| EXERCISE |
Everything in the records below must be repeated exactly, except the pictures.

| MATERIAL PROVIDED |
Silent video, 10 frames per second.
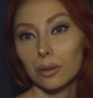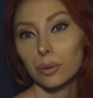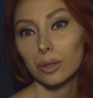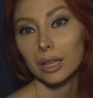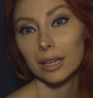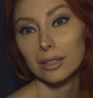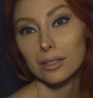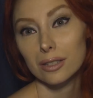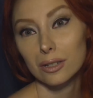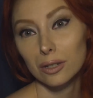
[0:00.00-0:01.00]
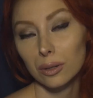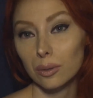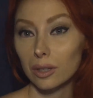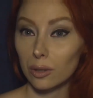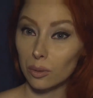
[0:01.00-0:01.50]
relates to
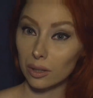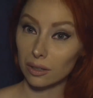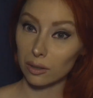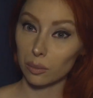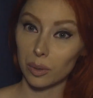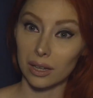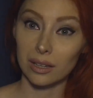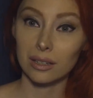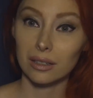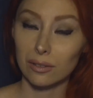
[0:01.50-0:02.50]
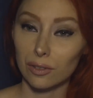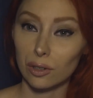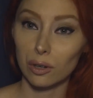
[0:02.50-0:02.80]
you a little bit if you're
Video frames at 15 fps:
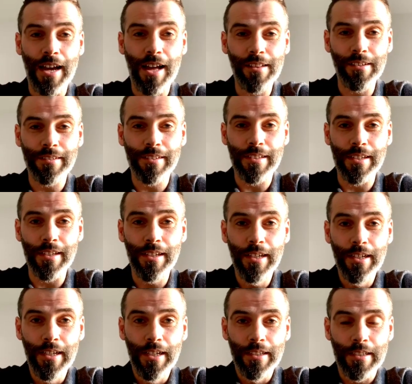catalyst
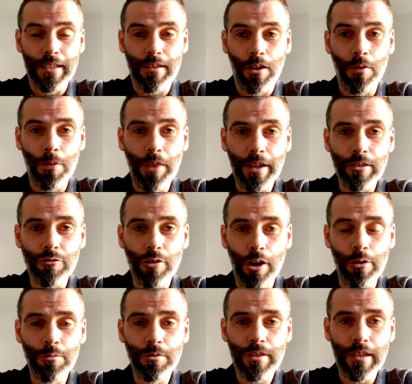to turn things
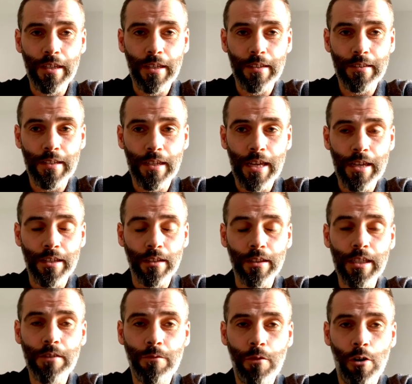round, to get your
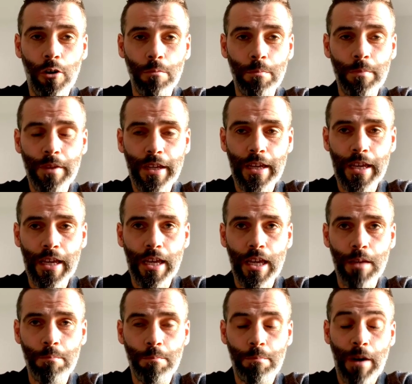league form
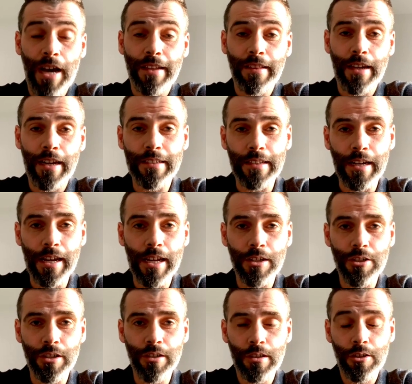back in the right
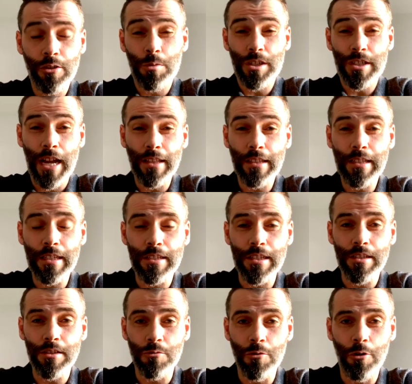direction, because we started the
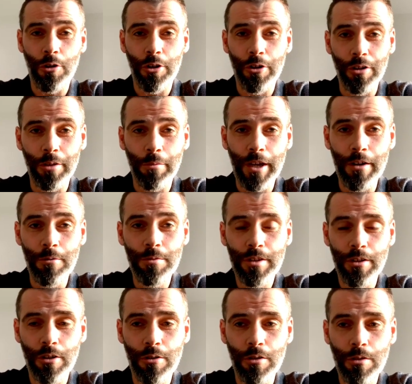season really, really well.
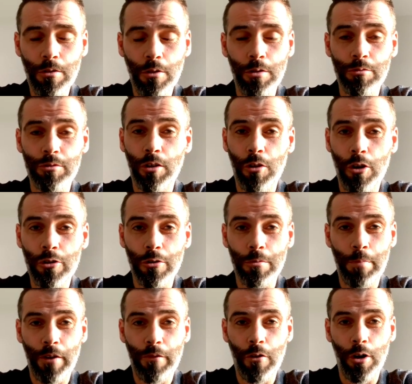You know, I thought there was a lot of
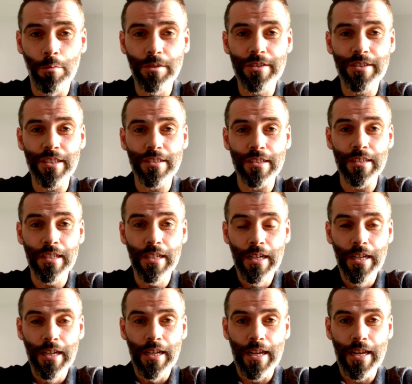good performances and
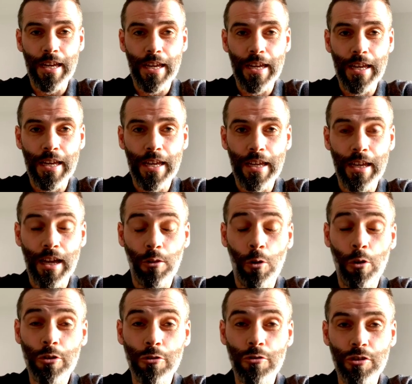a
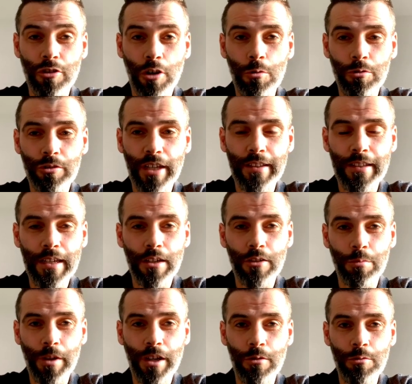lot of good results in there
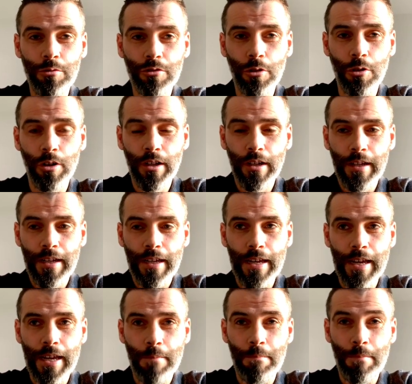as well. So
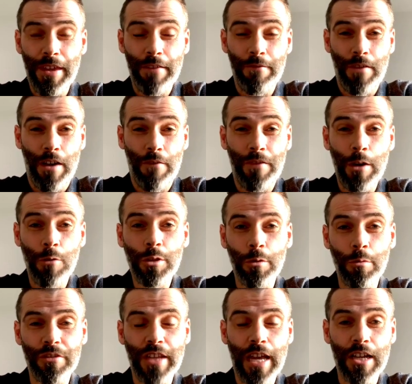I felt
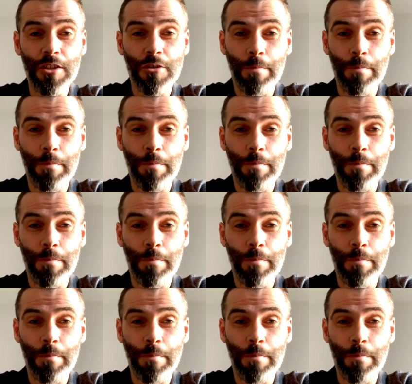it was that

| ANSWER SECTION |
Silent video, 10 frames per second.
[0:00.00-0:01.00]
[0:01.00-0:01.50]
relates to
[0:01.50-0:02.50]
[0:02.50-0:02.80]
you a little bit if you're
Video frames at 15 fps:
catalyst
to turn things
round, to get your
league form
back in the right
direction, because we started the
season really, really well.
You know, I thought there was a lot of
good performances and
a
lot of good results in there
as well. So
I felt
it was that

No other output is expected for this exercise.